By Josh Burson
Paper given at 6th Annual Conference at the German Historical Institute, London, United Kingdom (2009)
Introduction: In 1456, the records of the City Council of Constance memorialized a fight in a brothel. A certain Burk Brüd had drawn a knife (in itself a punishable offense within city limits) and wounded one Heinrich Appenzeller, for which he was fined four silver marks and sentenced to two months in jail. The source of the quarrel is not recorded, although given the multiple functions of houses of prostitution in the period (and the nature of their clientele in any age), it is likely that alcohol was involved. Such cases were very much the norm for the court, which sentenced participants in brawls and knife fights with some regularity. What makes this particular fight noteworthy is the light that it sheds on the subject of my own research: the many and varied ties that connected Constance to the countryside and the wider region around it. In this case, both participants in the fight were from out of town; and their appearance in the city’s criminal records — along with that of many of their contemporaries — gives us essential information about who came to Constance in the fifteenth century, and also hints at other aspects of the relationship between town and countryside.
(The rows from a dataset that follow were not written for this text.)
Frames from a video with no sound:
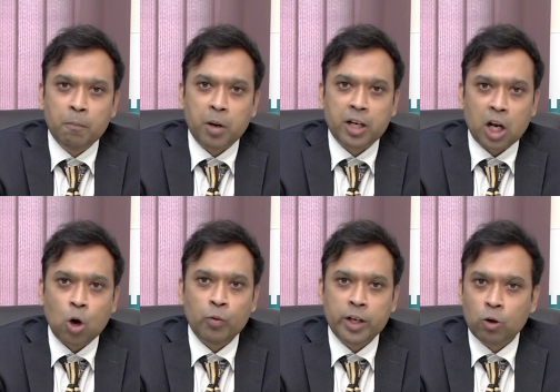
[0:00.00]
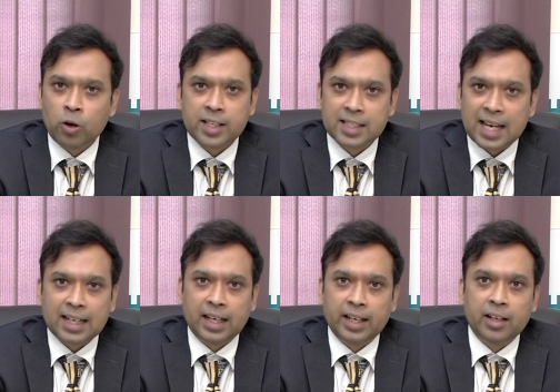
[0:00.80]
but now we know
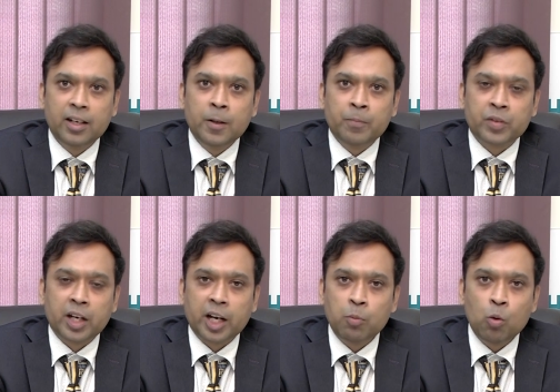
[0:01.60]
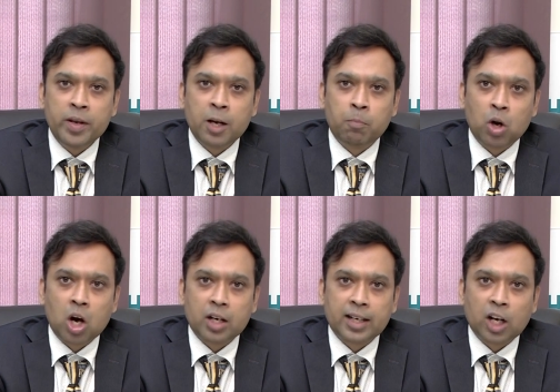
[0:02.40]
exactly that removing a
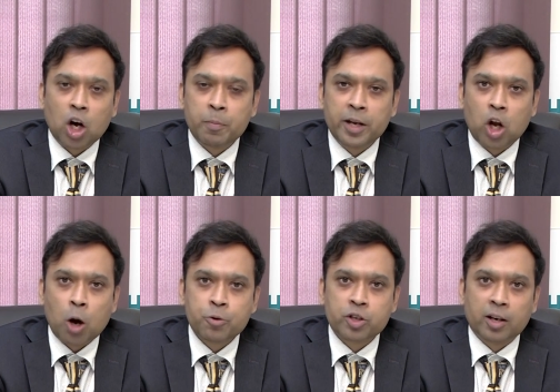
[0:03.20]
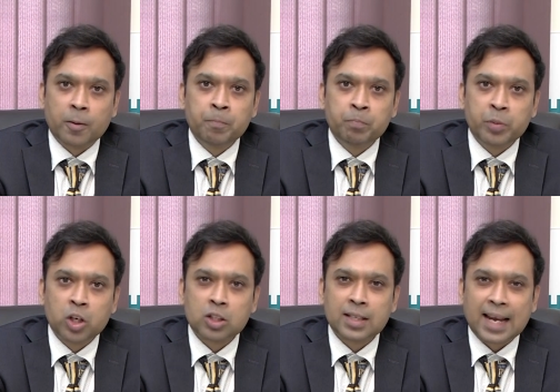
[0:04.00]
block cannot be an option
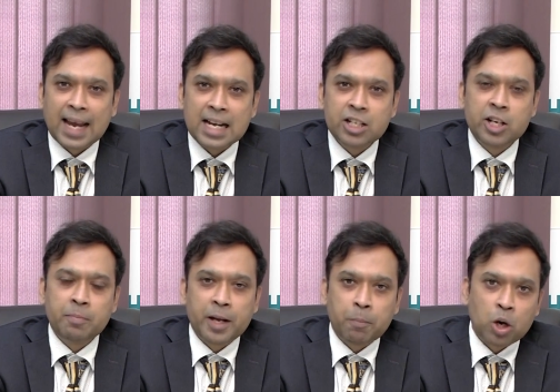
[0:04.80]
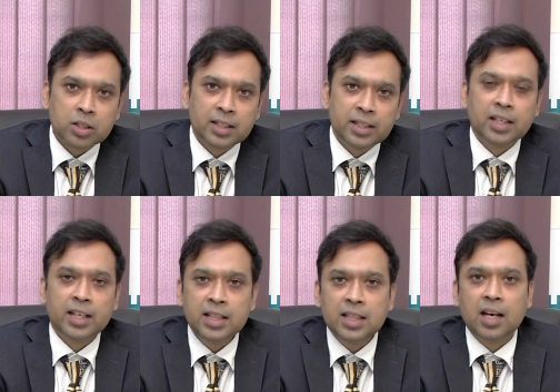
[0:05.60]
because the calcium deposit
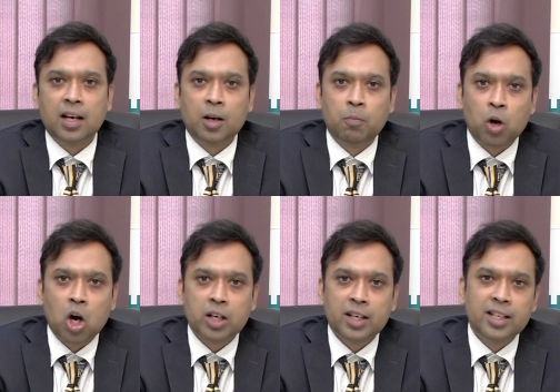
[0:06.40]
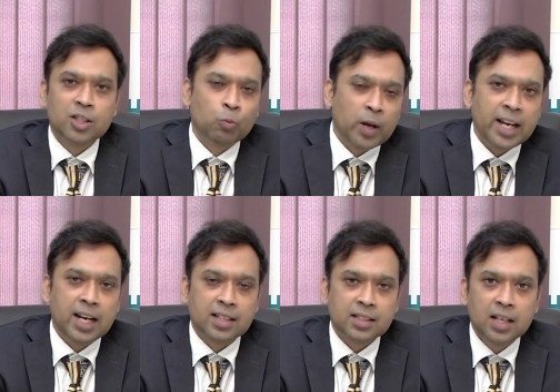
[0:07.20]
in the block is very
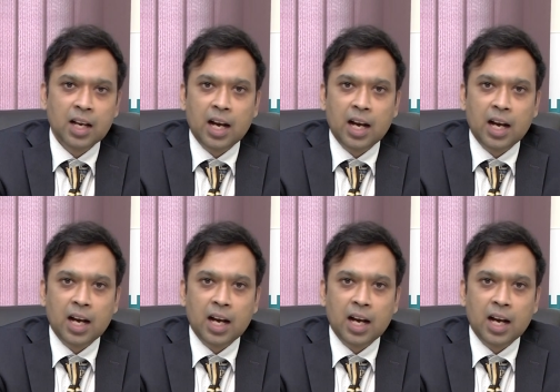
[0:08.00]
less,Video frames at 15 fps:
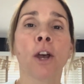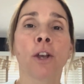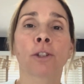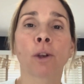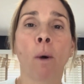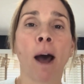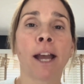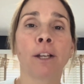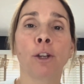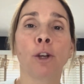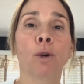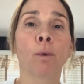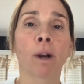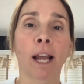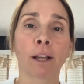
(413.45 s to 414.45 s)
So I
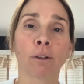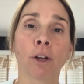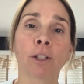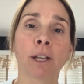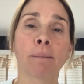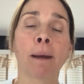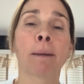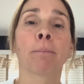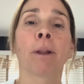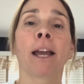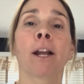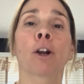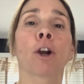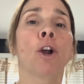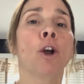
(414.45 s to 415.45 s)
knew when I looked at my
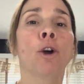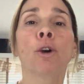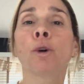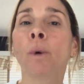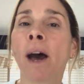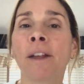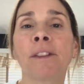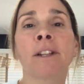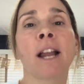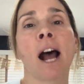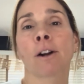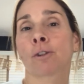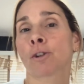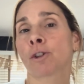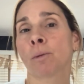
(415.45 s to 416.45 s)
planner who had the
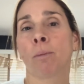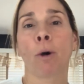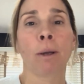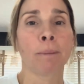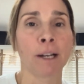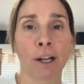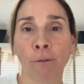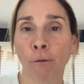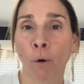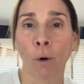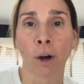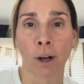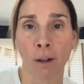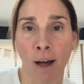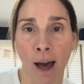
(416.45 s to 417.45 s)
doctor's appointment at
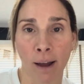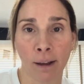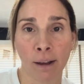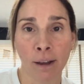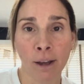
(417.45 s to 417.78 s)
4:00.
Taken as a whole, my dissertation is nothing particularly out of the ordinary—in terms of German-language historiography. Since the 1970’s, historians influenced both by the Annales School and Germany’s long-standing tradition of local historical study have examined a large number of late-medieval German cities in their relationship with rural areas, just as I have now done for Constance. Particularly influential has been Rolf Kießling’s Die Stadt und ihr Land (1989), a study of four prominent Upper Swabian towns. Kießling focused on the different interactions of each town with the surrounding region—as city-state, as center of a rural cloth industry, as princely administrative center, and so forth. He emphasized the importance of the ownership of rural territory by the cities’ citizens and institutions, and also examined how civic policy affected the countryside and vice versa, and how the relationship changed as one got further away from the town. Subsequent scholarship in Germany has generally followed Kießling’s model, although some studies (notably by Juliane Kümmel and Tom Scott) have also addressed how rural residents saw and were affected by the cities. All of these studies have demonstrated that the relationships between regions and their cities played a key role in the history of late-medieval Germany. The region’s economy in particular was dominated by the cities and their role in finishing and exporting rural products, including finished products such as cloth and iron goods as well as raw materials. And in an age of political fragmentation, social, economic and ideological connections between city and countryside played an equally important role, and thus are key to understanding the politics of the period and in particular the background to the Reformation.